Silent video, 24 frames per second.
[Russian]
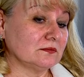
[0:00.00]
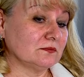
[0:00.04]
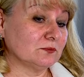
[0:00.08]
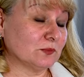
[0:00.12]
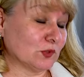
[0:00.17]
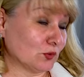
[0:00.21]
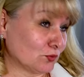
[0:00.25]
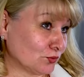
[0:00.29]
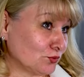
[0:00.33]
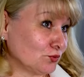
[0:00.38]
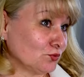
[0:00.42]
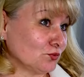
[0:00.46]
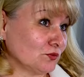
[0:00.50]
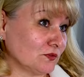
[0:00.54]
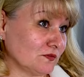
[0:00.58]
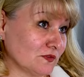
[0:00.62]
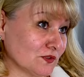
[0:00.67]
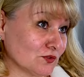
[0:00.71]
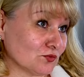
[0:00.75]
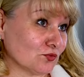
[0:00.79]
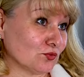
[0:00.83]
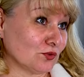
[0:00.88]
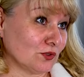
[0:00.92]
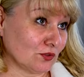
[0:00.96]
получу
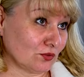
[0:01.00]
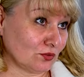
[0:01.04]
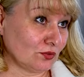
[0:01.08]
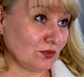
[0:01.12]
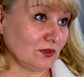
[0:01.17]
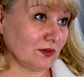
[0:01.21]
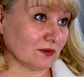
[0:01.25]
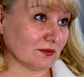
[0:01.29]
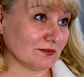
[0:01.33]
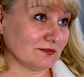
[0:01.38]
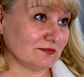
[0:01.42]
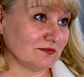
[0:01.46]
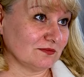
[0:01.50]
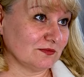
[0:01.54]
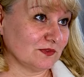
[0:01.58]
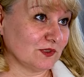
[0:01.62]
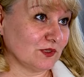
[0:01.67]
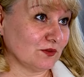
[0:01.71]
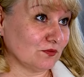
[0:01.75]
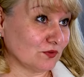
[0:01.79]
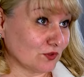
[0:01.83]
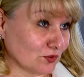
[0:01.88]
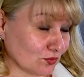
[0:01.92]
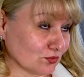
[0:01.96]
звезду героя
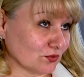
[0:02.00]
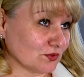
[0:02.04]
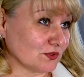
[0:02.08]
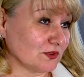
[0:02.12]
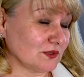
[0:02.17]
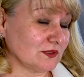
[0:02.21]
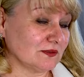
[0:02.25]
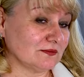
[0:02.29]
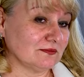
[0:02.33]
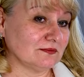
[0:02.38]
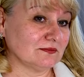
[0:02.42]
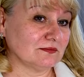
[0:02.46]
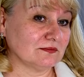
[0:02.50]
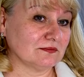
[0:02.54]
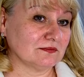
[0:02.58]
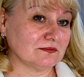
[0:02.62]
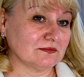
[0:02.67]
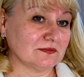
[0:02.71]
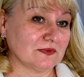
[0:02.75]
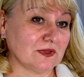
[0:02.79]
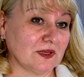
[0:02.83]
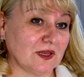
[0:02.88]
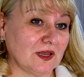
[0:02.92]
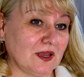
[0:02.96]
и вернусь.
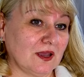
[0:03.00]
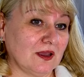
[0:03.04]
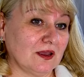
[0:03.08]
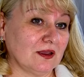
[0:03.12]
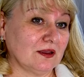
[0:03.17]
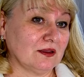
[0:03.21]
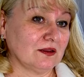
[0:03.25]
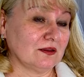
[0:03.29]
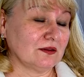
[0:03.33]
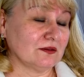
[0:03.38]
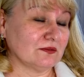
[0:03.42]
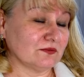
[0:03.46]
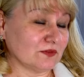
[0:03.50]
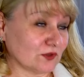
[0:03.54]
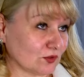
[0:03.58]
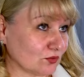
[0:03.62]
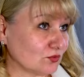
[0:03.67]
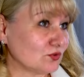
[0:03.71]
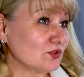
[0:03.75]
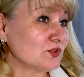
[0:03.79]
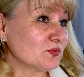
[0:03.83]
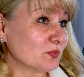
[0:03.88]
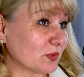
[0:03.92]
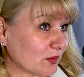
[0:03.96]

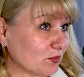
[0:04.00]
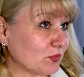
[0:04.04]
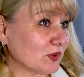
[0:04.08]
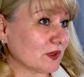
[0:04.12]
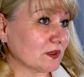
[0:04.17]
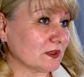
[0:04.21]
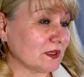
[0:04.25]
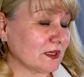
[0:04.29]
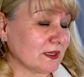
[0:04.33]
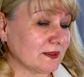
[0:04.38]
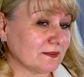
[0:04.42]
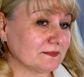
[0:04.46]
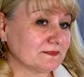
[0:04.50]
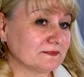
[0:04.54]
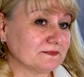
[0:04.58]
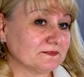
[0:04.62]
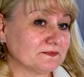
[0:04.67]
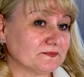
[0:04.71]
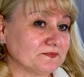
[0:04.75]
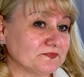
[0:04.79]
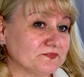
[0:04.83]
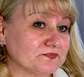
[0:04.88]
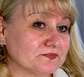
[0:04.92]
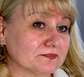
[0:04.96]
Вернусь с победой.
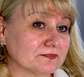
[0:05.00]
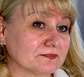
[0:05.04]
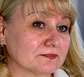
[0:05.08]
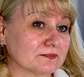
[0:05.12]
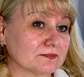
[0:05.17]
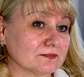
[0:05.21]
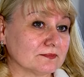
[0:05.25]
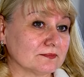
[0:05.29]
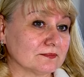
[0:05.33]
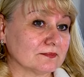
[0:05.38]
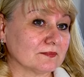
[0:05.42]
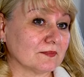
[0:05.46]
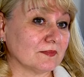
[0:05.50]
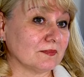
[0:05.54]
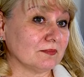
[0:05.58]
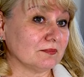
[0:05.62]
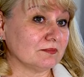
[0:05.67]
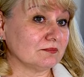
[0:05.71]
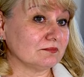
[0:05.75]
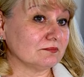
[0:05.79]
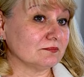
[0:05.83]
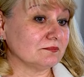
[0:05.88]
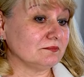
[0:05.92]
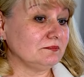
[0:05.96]

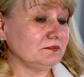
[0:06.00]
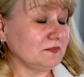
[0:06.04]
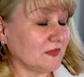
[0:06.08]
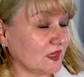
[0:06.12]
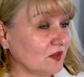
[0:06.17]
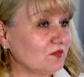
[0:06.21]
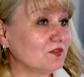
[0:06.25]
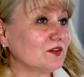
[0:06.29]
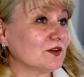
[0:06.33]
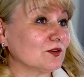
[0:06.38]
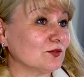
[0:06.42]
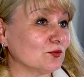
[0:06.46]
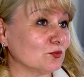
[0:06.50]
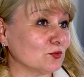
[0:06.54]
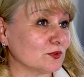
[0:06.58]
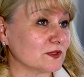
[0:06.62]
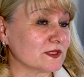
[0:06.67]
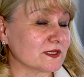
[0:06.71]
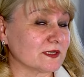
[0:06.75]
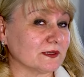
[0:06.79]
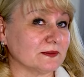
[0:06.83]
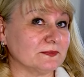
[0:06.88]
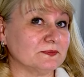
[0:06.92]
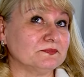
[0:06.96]
Не
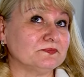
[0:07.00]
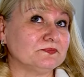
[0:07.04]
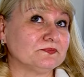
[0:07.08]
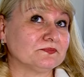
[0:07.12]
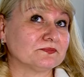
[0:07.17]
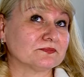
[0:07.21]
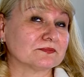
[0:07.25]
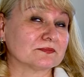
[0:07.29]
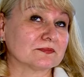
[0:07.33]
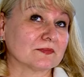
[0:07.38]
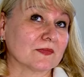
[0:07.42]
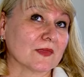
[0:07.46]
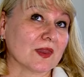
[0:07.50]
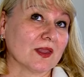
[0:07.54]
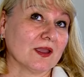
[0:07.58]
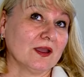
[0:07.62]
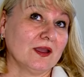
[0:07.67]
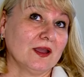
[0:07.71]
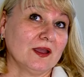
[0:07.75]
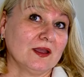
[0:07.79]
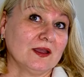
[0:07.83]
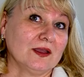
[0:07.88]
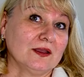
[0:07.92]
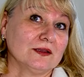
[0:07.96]
вернулся.
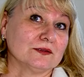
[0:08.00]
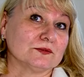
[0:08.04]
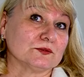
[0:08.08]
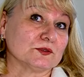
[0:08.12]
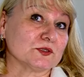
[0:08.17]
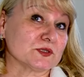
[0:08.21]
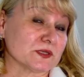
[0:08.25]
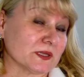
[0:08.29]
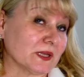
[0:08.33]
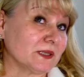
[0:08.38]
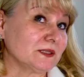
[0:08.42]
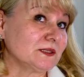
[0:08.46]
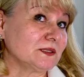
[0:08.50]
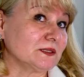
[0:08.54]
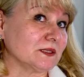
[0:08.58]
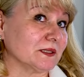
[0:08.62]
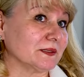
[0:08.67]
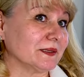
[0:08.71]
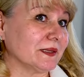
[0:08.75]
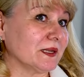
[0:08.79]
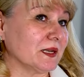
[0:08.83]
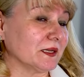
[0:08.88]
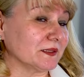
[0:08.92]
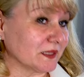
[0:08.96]
Знаете,
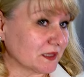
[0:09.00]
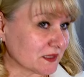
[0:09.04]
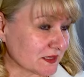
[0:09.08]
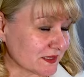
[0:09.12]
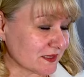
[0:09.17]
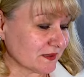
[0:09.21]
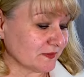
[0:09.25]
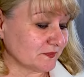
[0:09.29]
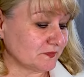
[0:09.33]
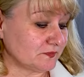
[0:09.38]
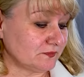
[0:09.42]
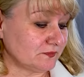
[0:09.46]
для нас,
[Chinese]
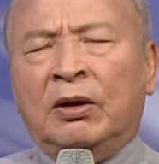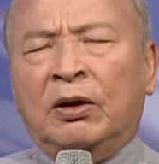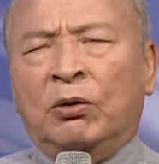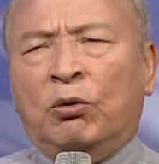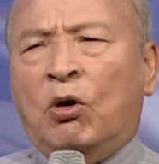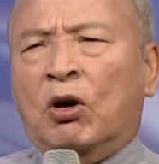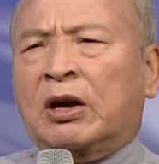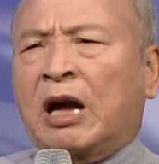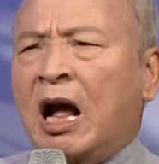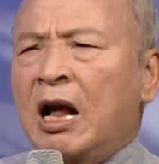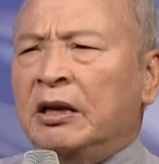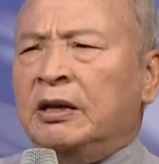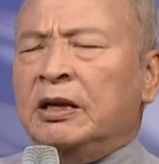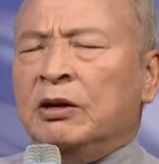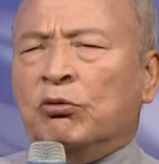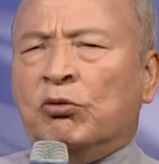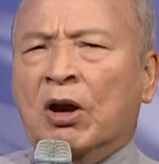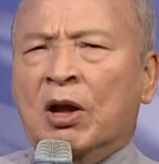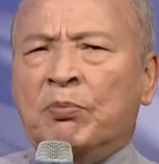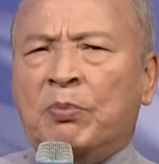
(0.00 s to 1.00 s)
我看你
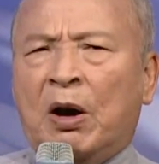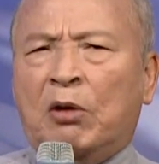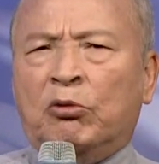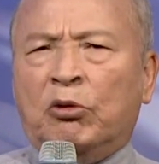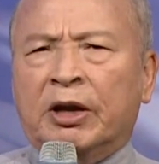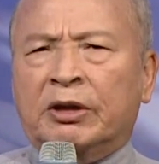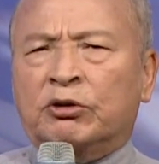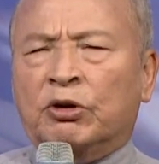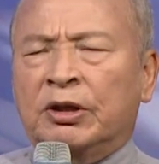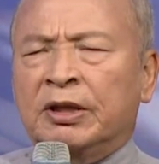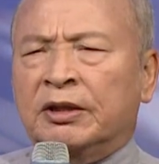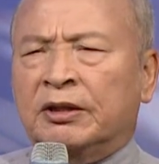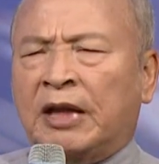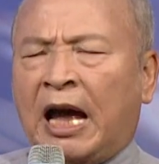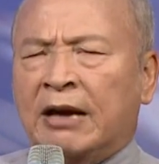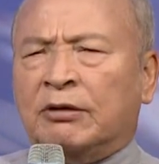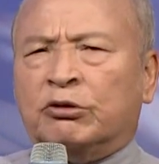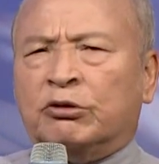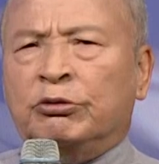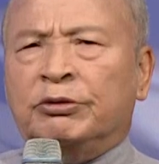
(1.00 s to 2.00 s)
为宝为尊，
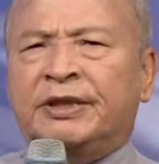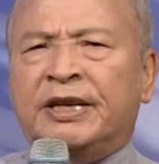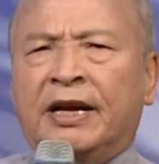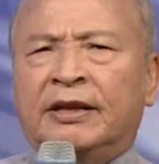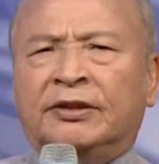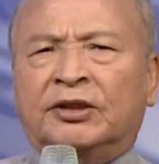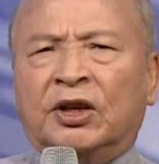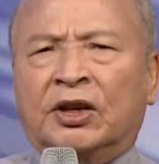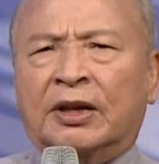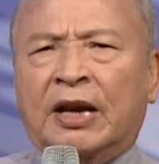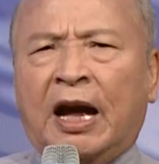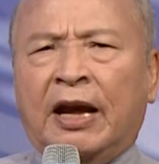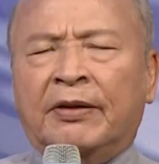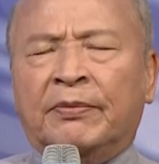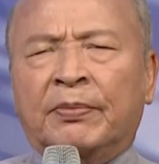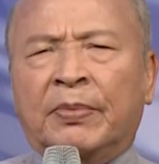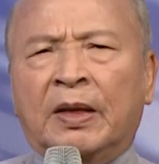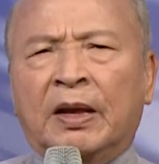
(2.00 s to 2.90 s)
带见证来。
■ ■ ■ ■ ■
**Your objective:**
Reproduce the listing above exactly, but skip the pictures.

**Result of the exercise:**
Silent video, 24 frames per second.
[Russian]
[0:00.00]
[0:00.04]
[0:00.08]
[0:00.12]
[0:00.17]
[0:00.21]
[0:00.25]
[0:00.29]
[0:00.33]
[0:00.38]
[0:00.42]
[0:00.46]
[0:00.50]
[0:00.54]
[0:00.58]
[0:00.62]
[0:00.67]
[0:00.71]
[0:00.75]
[0:00.79]
[0:00.83]
[0:00.88]
[0:00.92]
[0:00.96]
получу
[0:01.00]
[0:01.04]
[0:01.08]
[0:01.12]
[0:01.17]
[0:01.21]
[0:01.25]
[0:01.29]
[0:01.33]
[0:01.38]
[0:01.42]
[0:01.46]
[0:01.50]
[0:01.54]
[0:01.58]
[0:01.62]
[0:01.67]
[0:01.71]
[0:01.75]
[0:01.79]
[0:01.83]
[0:01.88]
[0:01.92]
[0:01.96]
звезду героя
[0:02.00]
[0:02.04]
[0:02.08]
[0:02.12]
[0:02.17]
[0:02.21]
[0:02.25]
[0:02.29]
[0:02.33]
[0:02.38]
[0:02.42]
[0:02.46]
[0:02.50]
[0:02.54]
[0:02.58]
[0:02.62]
[0:02.67]
[0:02.71]
[0:02.75]
[0:02.79]
[0:02.83]
[0:02.88]
[0:02.92]
[0:02.96]
и вернусь.
[0:03.00]
[0:03.04]
[0:03.08]
[0:03.12]
[0:03.17]
[0:03.21]
[0:03.25]
[0:03.29]
[0:03.33]
[0:03.38]
[0:03.42]
[0:03.46]
[0:03.50]
[0:03.54]
[0:03.58]
[0:03.62]
[0:03.67]
[0:03.71]
[0:03.75]
[0:03.79]
[0:03.83]
[0:03.88]
[0:03.92]
[0:03.96]

[0:04.00]
[0:04.04]
[0:04.08]
[0:04.12]
[0:04.17]
[0:04.21]
[0:04.25]
[0:04.29]
[0:04.33]
[0:04.38]
[0:04.42]
[0:04.46]
[0:04.50]
[0:04.54]
[0:04.58]
[0:04.62]
[0:04.67]
[0:04.71]
[0:04.75]
[0:04.79]
[0:04.83]
[0:04.88]
[0:04.92]
[0:04.96]
Вернусь с победой.
[0:05.00]
[0:05.04]
[0:05.08]
[0:05.12]
[0:05.17]
[0:05.21]
[0:05.25]
[0:05.29]
[0:05.33]
[0:05.38]
[0:05.42]
[0:05.46]
[0:05.50]
[0:05.54]
[0:05.58]
[0:05.62]
[0:05.67]
[0:05.71]
[0:05.75]
[0:05.79]
[0:05.83]
[0:05.88]
[0:05.92]
[0:05.96]

[0:06.00]
[0:06.04]
[0:06.08]
[0:06.12]
[0:06.17]
[0:06.21]
[0:06.25]
[0:06.29]
[0:06.33]
[0:06.38]
[0:06.42]
[0:06.46]
[0:06.50]
[0:06.54]
[0:06.58]
[0:06.62]
[0:06.67]
[0:06.71]
[0:06.75]
[0:06.79]
[0:06.83]
[0:06.88]
[0:06.92]
[0:06.96]
Не
[0:07.00]
[0:07.04]
[0:07.08]
[0:07.12]
[0:07.17]
[0:07.21]
[0:07.25]
[0:07.29]
[0:07.33]
[0:07.38]
[0:07.42]
[0:07.46]
[0:07.50]
[0:07.54]
[0:07.58]
[0:07.62]
[0:07.67]
[0:07.71]
[0:07.75]
[0:07.79]
[0:07.83]
[0:07.88]
[0:07.92]
[0:07.96]
вернулся.
[0:08.00]
[0:08.04]
[0:08.08]
[0:08.12]
[0:08.17]
[0:08.21]
[0:08.25]
[0:08.29]
[0:08.33]
[0:08.38]
[0:08.42]
[0:08.46]
[0:08.50]
[0:08.54]
[0:08.58]
[0:08.62]
[0:08.67]
[0:08.71]
[0:08.75]
[0:08.79]
[0:08.83]
[0:08.88]
[0:08.92]
[0:08.96]
Знаете,
[0:09.00]
[0:09.04]
[0:09.08]
[0:09.12]
[0:09.17]
[0:09.21]
[0:09.25]
[0:09.29]
[0:09.33]
[0:09.38]
[0:09.42]
[0:09.46]
для нас,
[Chinese]
(0.00 s to 1.00 s)
我看你
(1.00 s to 2.00 s)
为宝为尊，
(2.00 s to 2.90 s)
带见证来。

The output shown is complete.